Animal-rights protesters plan to picket the UK premiere of The Hobbit after whistleblowers came forward to claim three horses died unnecessarily during filming.
The first film in director Peter Jackson's three-part adaptation of the JRR Tolkien novel, starring Martin Freeman, is expected to pack out cinemas when it hits screens next month.
But the release of The Hobbit: An Unexpected Journey has been tainted by claims that poor animal-welfare standards on location in New Zealand contributed to the preventable deaths of more than 20 animals including horses, sheep, goats and chickens.
The People for the Ethical Treatment of Animals claims that concerns were raised early on in the filming, with one animal handler, known as a wrangler in the film business, warning in late 2010 that the farm where the animals were kept was full of "death traps".
In total, four wranglers raised their concerns to PETA, saying they had been ignored by the film company despite repeated warnings.
Two horses died after breaking their necks on the set after they were run off embankments, while another died, probably of colic, after his diet was suddenly changed, it is claimed.
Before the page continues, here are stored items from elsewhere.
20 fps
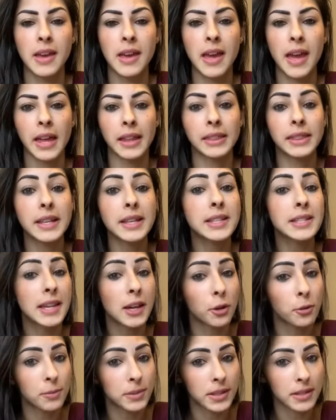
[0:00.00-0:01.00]
And this
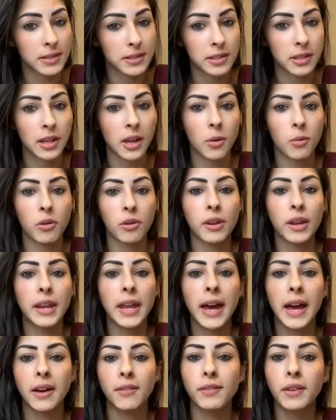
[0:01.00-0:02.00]
helps us to go on and
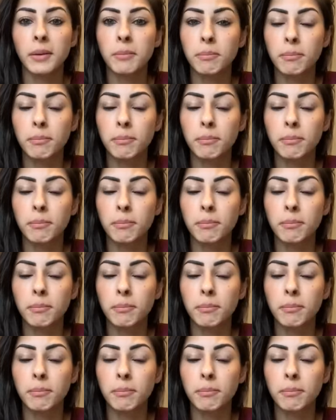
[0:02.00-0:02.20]
have a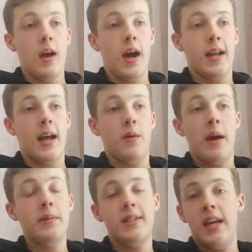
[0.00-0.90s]
and how
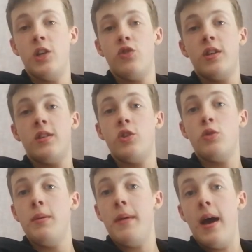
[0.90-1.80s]
that was dangerous and it
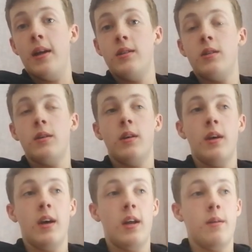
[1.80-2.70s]
should be banned.
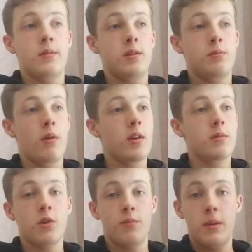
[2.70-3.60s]
And it was probably
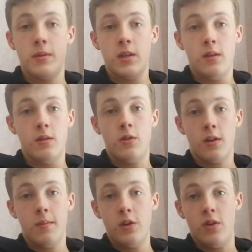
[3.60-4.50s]
some sort of BBC
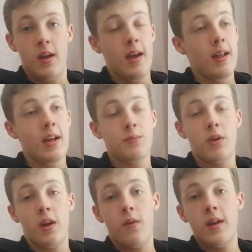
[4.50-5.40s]
documentary. That's
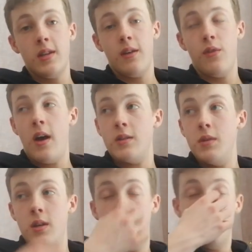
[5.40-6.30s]
pretty crazy if you ask
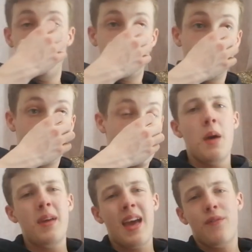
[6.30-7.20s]
me.
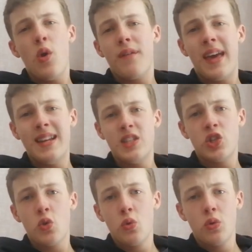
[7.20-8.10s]
But yeah, if you have kids in
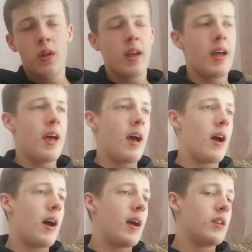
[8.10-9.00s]
school,
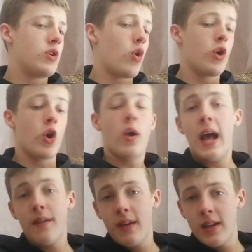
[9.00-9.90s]
and or you're going to
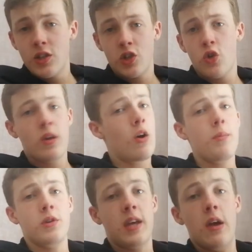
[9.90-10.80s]
have kids in school, I
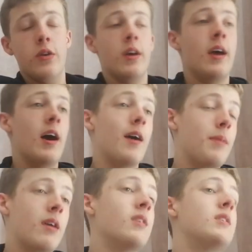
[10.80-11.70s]
hope you're scared.
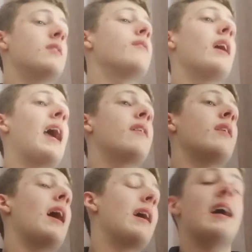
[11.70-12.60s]
Because,
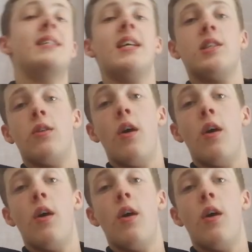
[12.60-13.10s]
again, I say this a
The wranglers also allege that goats and sheep died from worm infestations and falling into sinkholes, while unprotected chickens were killed by dogs.
Several wranglers resigned after the death of the first horse and one claimed he was fired for bringing up the issue of animal safety on set.
No animals were harmed while the cameras rolled, overseen on set by the American Humane Association, but the farm where they were kept included sinkholes, broken fences and bluffs where the animals were injured.
PETA yesterday accused the Hobbit film-makers of taking the industry a "disgraceful" step backwards over its animal care and announced plans to picket the premieres in Britain, the US and New Zealand.
Mimi Bekhechi, associate director of Peta in the UK, said: "This production's decision to use numerous live animals and allow them to suffer needlessly and die takes the entertainment industry a giant and disgraceful step backwards."
A spokesman for Jackson said the company had improved the conditions for the animals after two of the horses died. He said the production company had spent hundreds of thousands of dollars on improving the facilities at the farm.
The Hobbit is one of the most anticipated films of the year, following Jackson's acclaimed The Lord of the Rings trilogy. The first of a planned $500m trilogy will premiere in Wellington on 28 November and open around the world next month.